Recurrent Neural Networks: Part 2 – So, let us say this is our RNN; I am omitting the I th symbol here because we are just taking it; one sequence at a time. So, what happens is we use the input, perform the non-linear activation over dot-products, you perform non-linear activation over linear combination to obtain the output for each position. So, we get the error at every position. So, for example, the loss; the loss at t th position is a function of the actual value and the predicted value.
So, in case of classification we can use cross entropy loss. So this is the loss that we incur, this is a cross entropy loss that we incur at each position in the sequence. So, the total loss of the total loss due to the prediction can be obtained simply by summing across the sequence length. So, we obtained this loss at each position and in order to calculate the gradient of the loss with respect to the input; what we do is we use an algorithm called back propagation.
So, in case of RNN; it is called as backpropagation through time or BPTT. So, you can see that the output over here is actually dependent on output over here, which is dependent on dependent on this and this; the output over here is dependent on the input and the output of the previous state. So, each of these outputs over here are through this link dependent on each of the input variables and the outputs of all the previous states.
read also: Recurrent Neural Networks (Explained!)
So, we use back propagation through time to calculate the weights that minimize this particular loss. A few minutes ago in this session we said that simple RNNs suffer from vanishing gradient problem and we also said that there is a neat trick that was used to make changes in the architecture so that vanishing gradient problem can be addressed.
So, let us look at the modified RNN architecture that takes care of vanishing gradient problem; it is called as LSTM or Long Short Term Memory. So, beginning with our simple RNN; so we had this architecture for simple RNN where we gave a feature vector corresponding to each position as input. We obtain output for each layer and in addition to the input feature vector, we have a recurrent connection which is the output from the previous node that is also used as an additional input for calculating the output.
In order to solve the vanishing gradient problem faced by the simple RNNs because they cannot really remember information from some previous node.

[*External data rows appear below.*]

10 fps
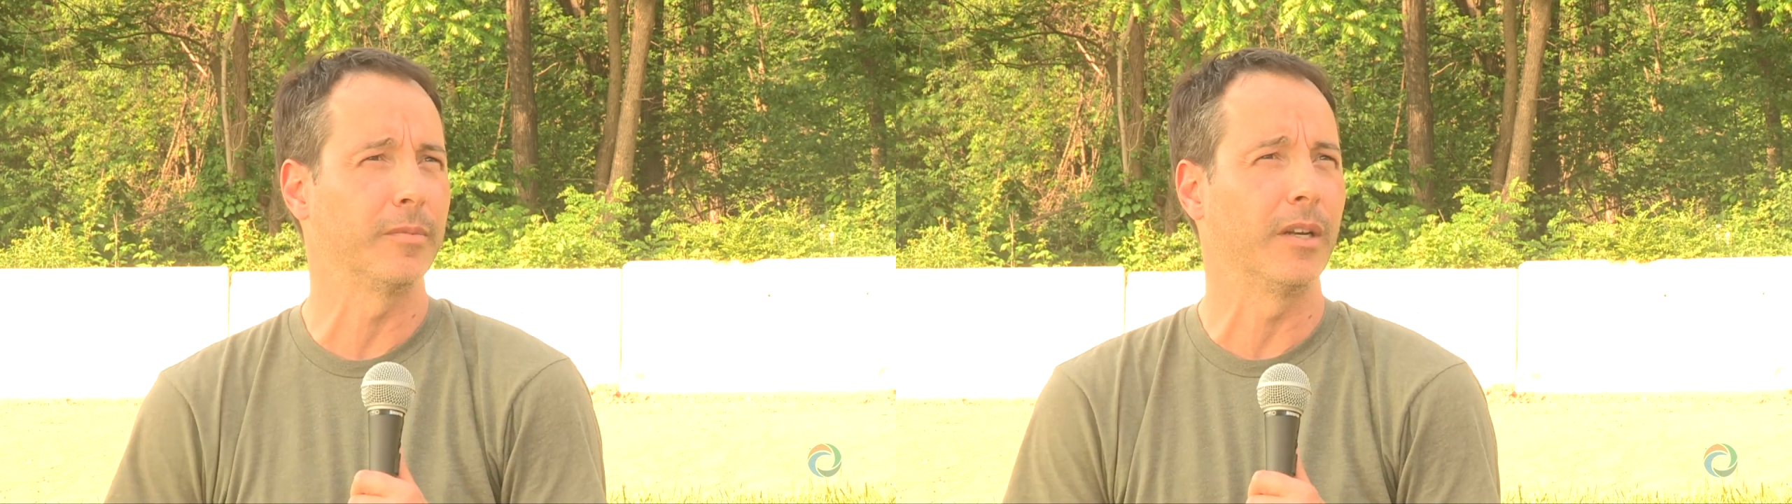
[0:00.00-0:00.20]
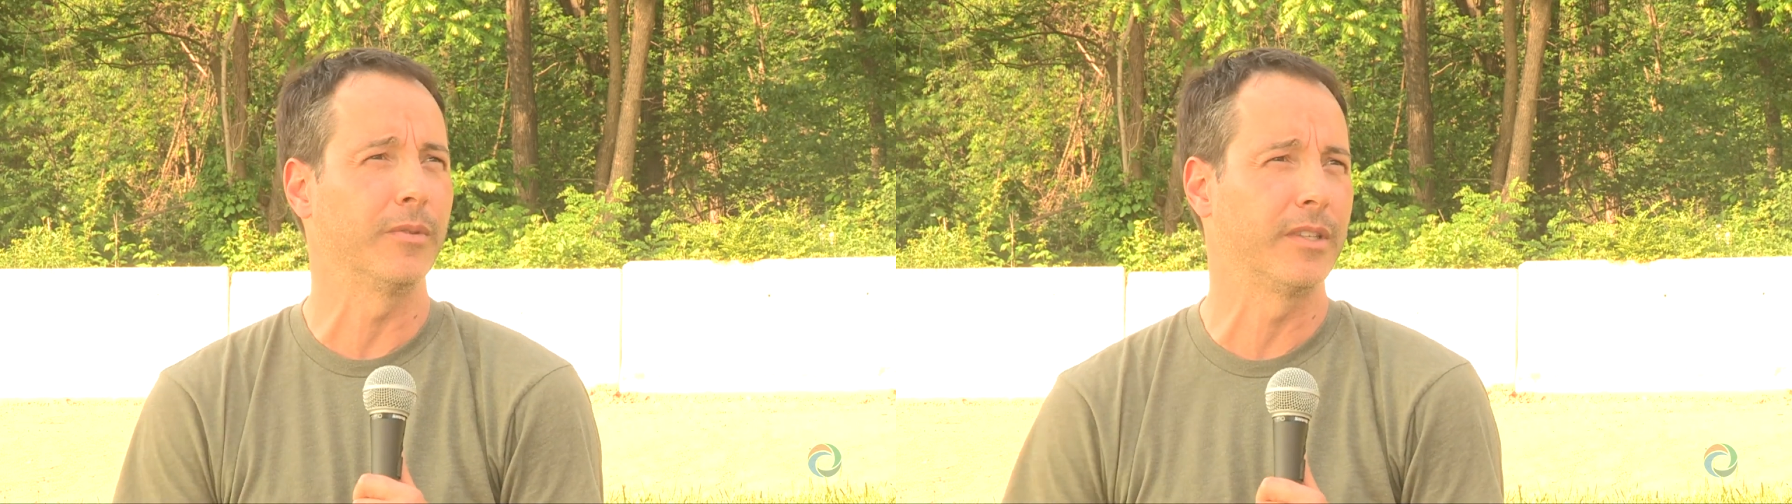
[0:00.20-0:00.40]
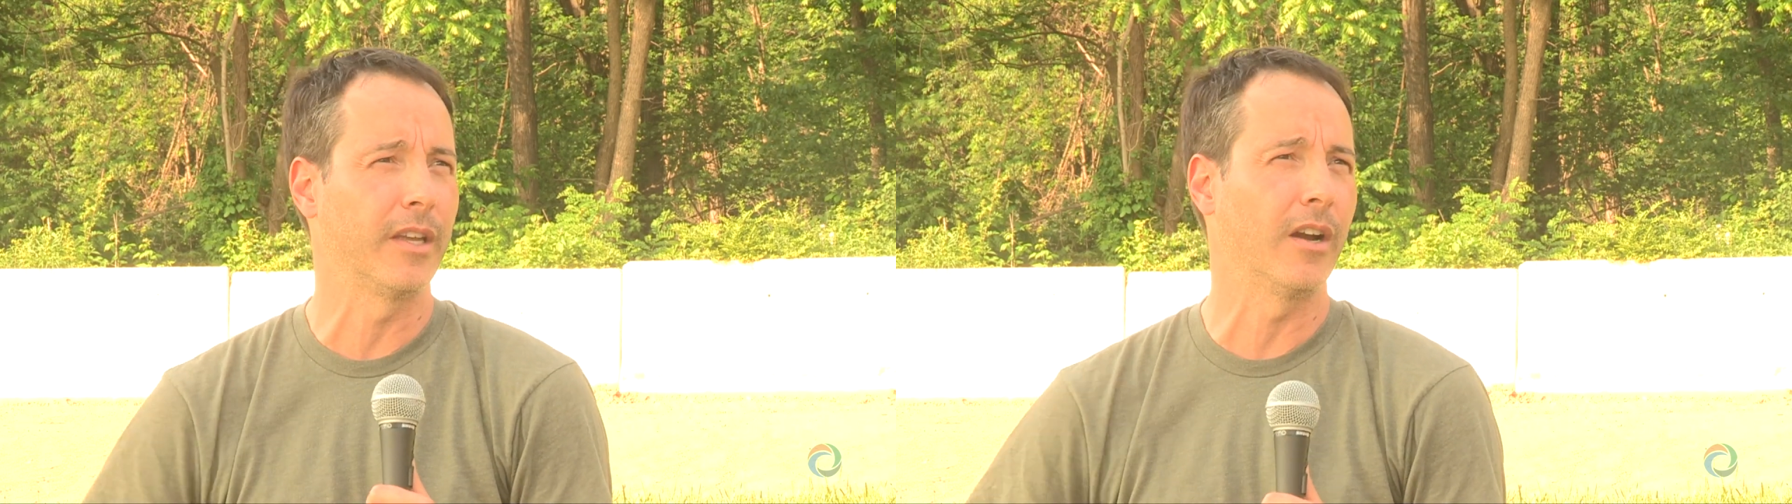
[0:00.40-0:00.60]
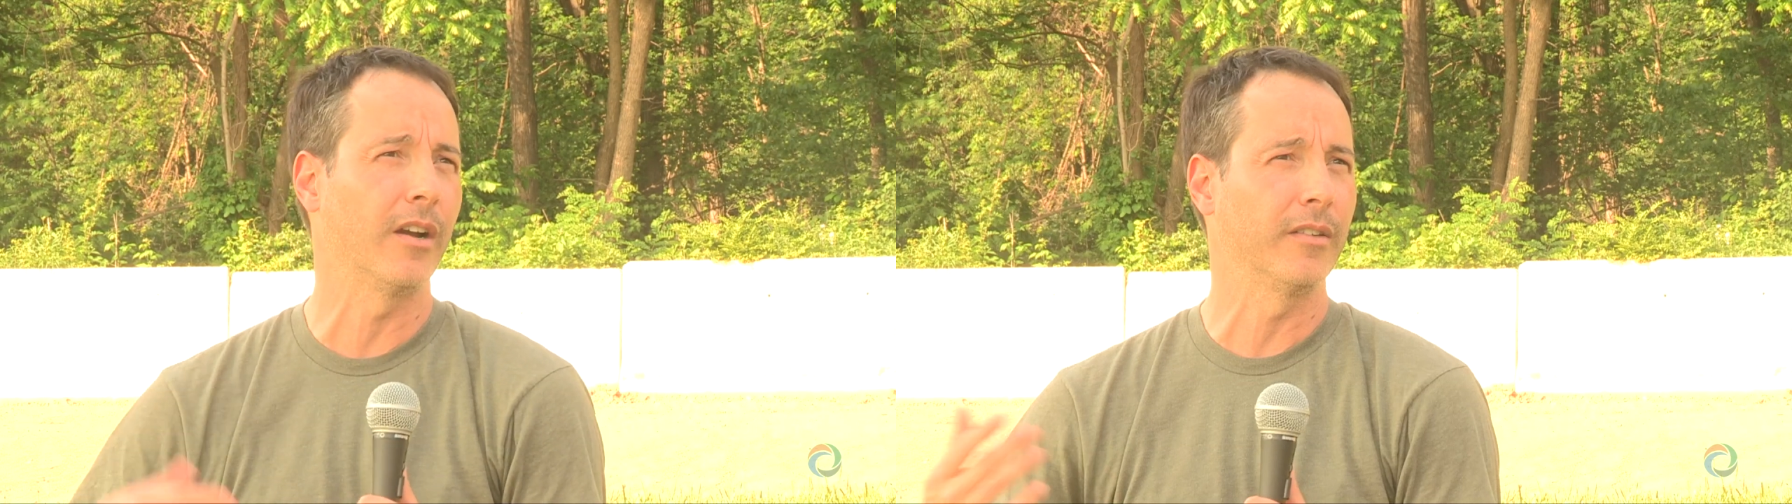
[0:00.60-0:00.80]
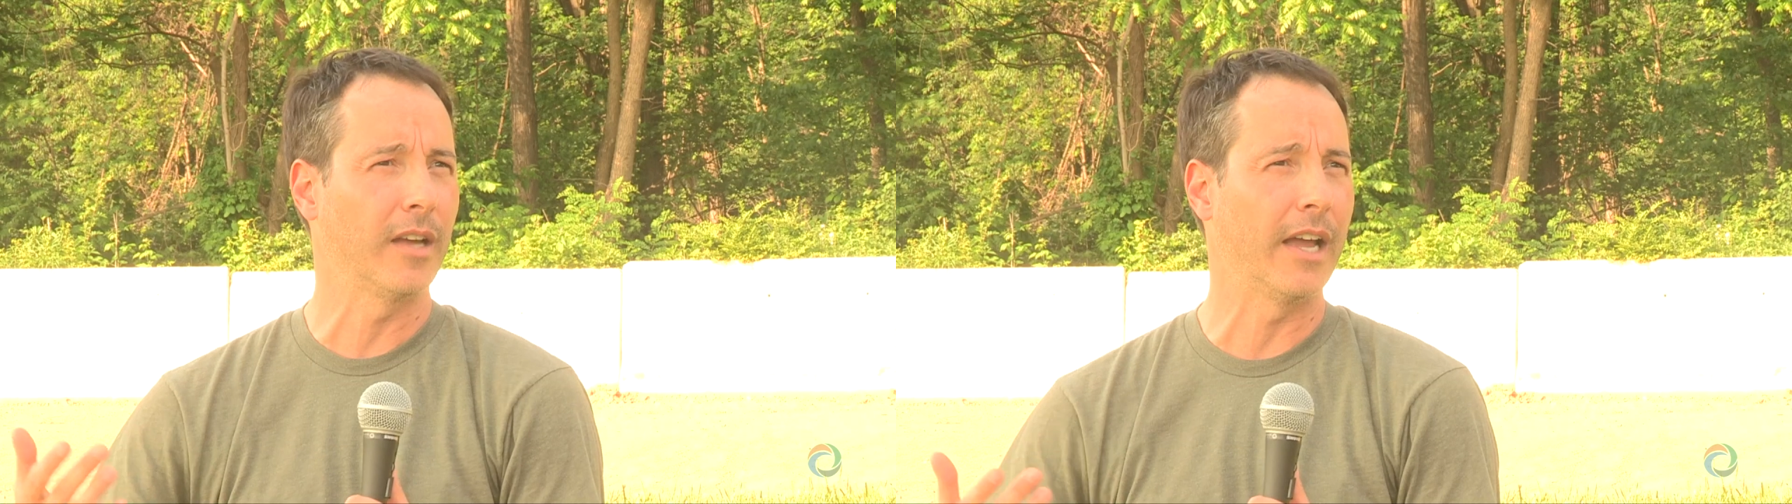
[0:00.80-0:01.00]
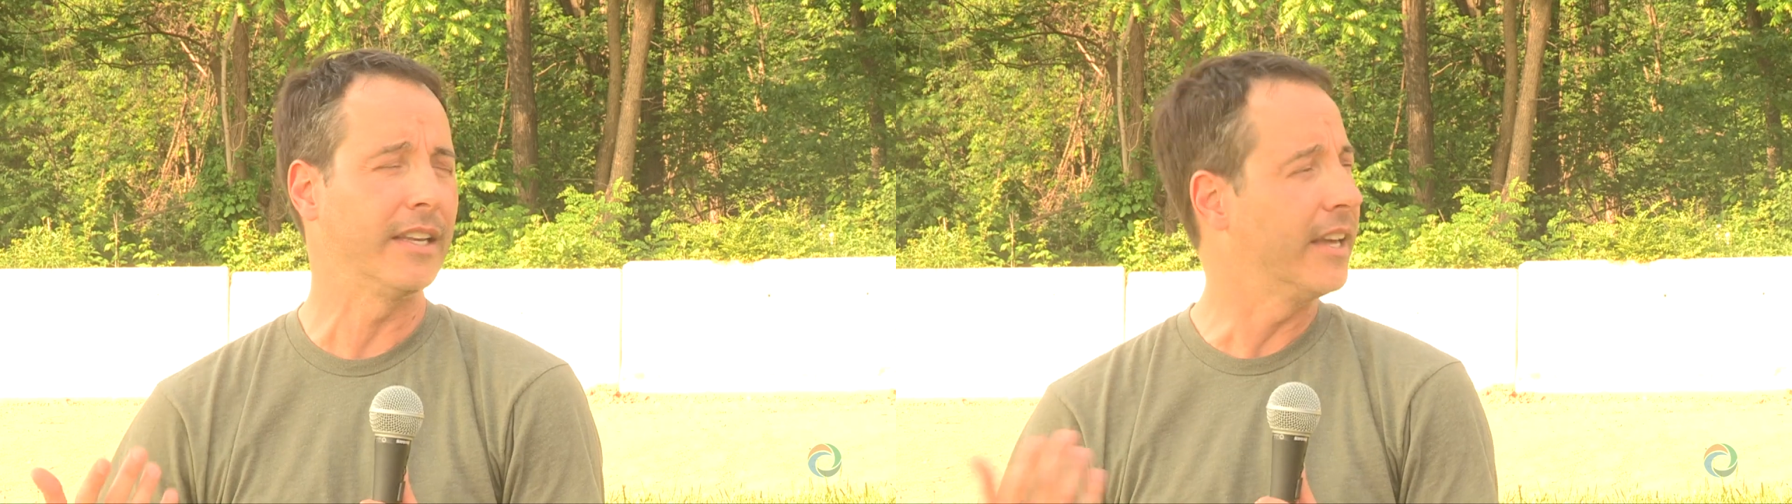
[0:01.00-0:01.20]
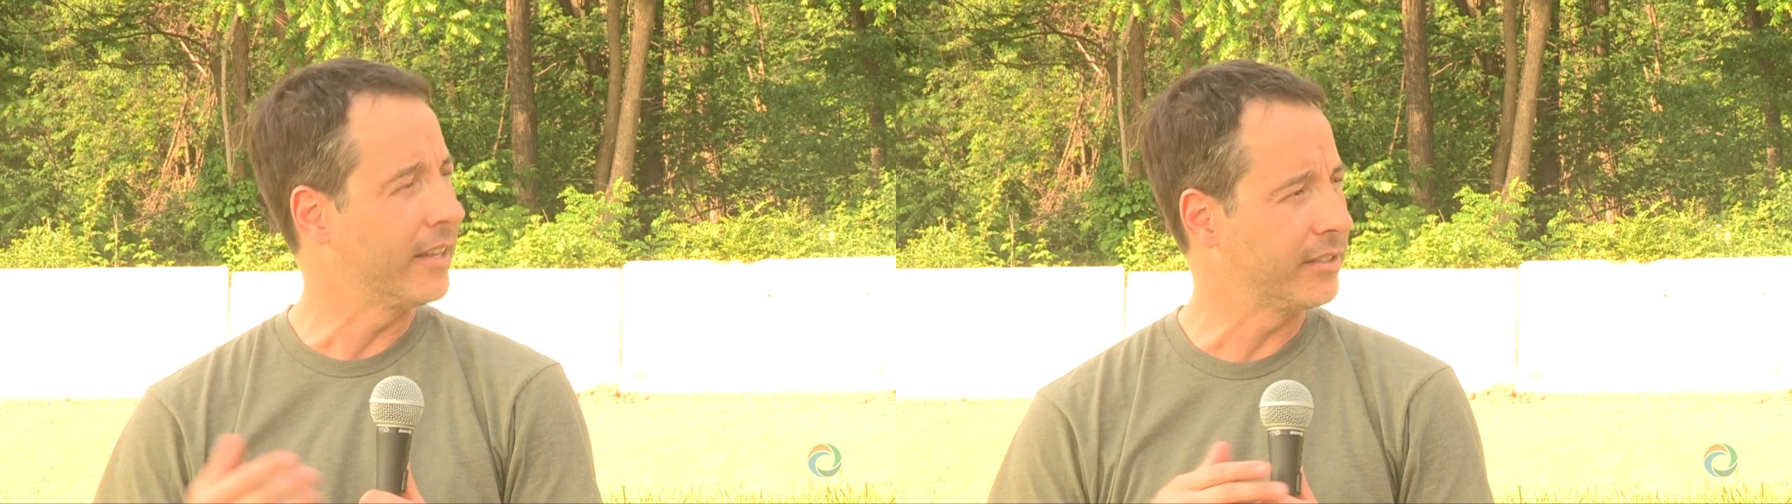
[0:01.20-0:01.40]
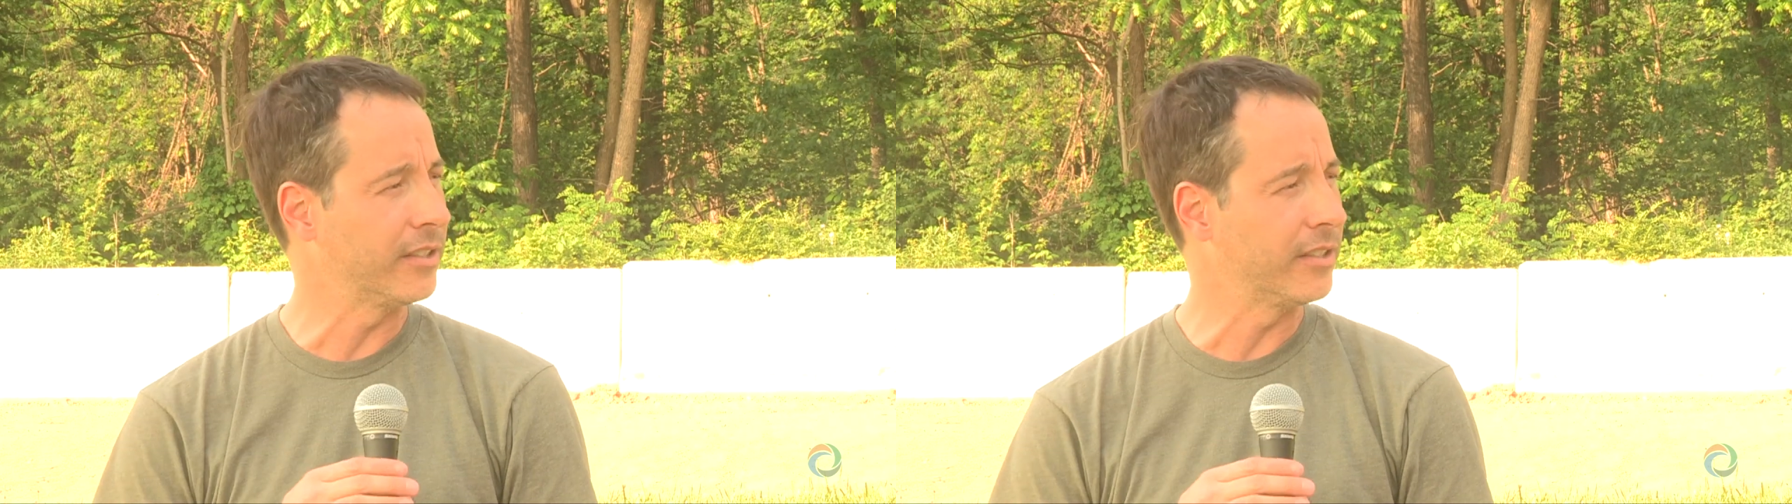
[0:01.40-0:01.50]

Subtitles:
but it was their ideas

So, we add a provision to carry information from previous node and use that as an additional input while calculating the output. So, now in case of simple RNN; you just had the input vector of the particular position and the recurrent connection.
In case of LSTM, we have an additional input which is carry which is some information from previous states; this simple enough so far; now you have to figure out how to decide which information to carry on the carry line. Let us try to understand how to decide that particular information and we will be using the same strategy as simple RNN for deciding what to carry in the next state; let us understand that through a pseudo code.
So, the output will be computed based on the dot-products of the output from the previous state or the recurrent connection along with its weight; the input vector and its rate, the carry information in its weight and the bias term. We add all these dot-products and biases and apply non-linear activation on that to get the output at t th position.
In order to decide what to carry further, we define three different non-linear activations on some dot-products. So, we define the first output i_t which sums up the output from the previous state or from previous timestamp and its feature vector. Then this is the linear combination or this is a dot-product between the feature vector of that position and its weight and the bias term; f_t is calculated by applying non-linear activation on the dot-product between the output of the previous state and its feature vector and dot-product between the feature vector and its weight vector and the bias, k_t is again calculated in the same manner.
So, all these three numbers are calculated based on activation applied to dot-product between the recurrent connection or the recurrent information and its weights; adding that into a dot-product between the feature vector and its weight, adding that to the bias term. And we decide a next carry is by multiplying i_t with k_t and c_t with f_t; c_t is the carry coming in and this is the formula for deciding the carry for the next stage.
So, let us try to demonstrate this in a picture. So, here what we will do is; we will insert a small block to calculate carry. So, here we calculate the new carry and that carry is passed on the carry line and we also pass the state information coming from this box to the next box. So, these are architectural details and most of the time, we find these architectures through some. And most of the time we find such kind of architectures by doing search in the architecture space.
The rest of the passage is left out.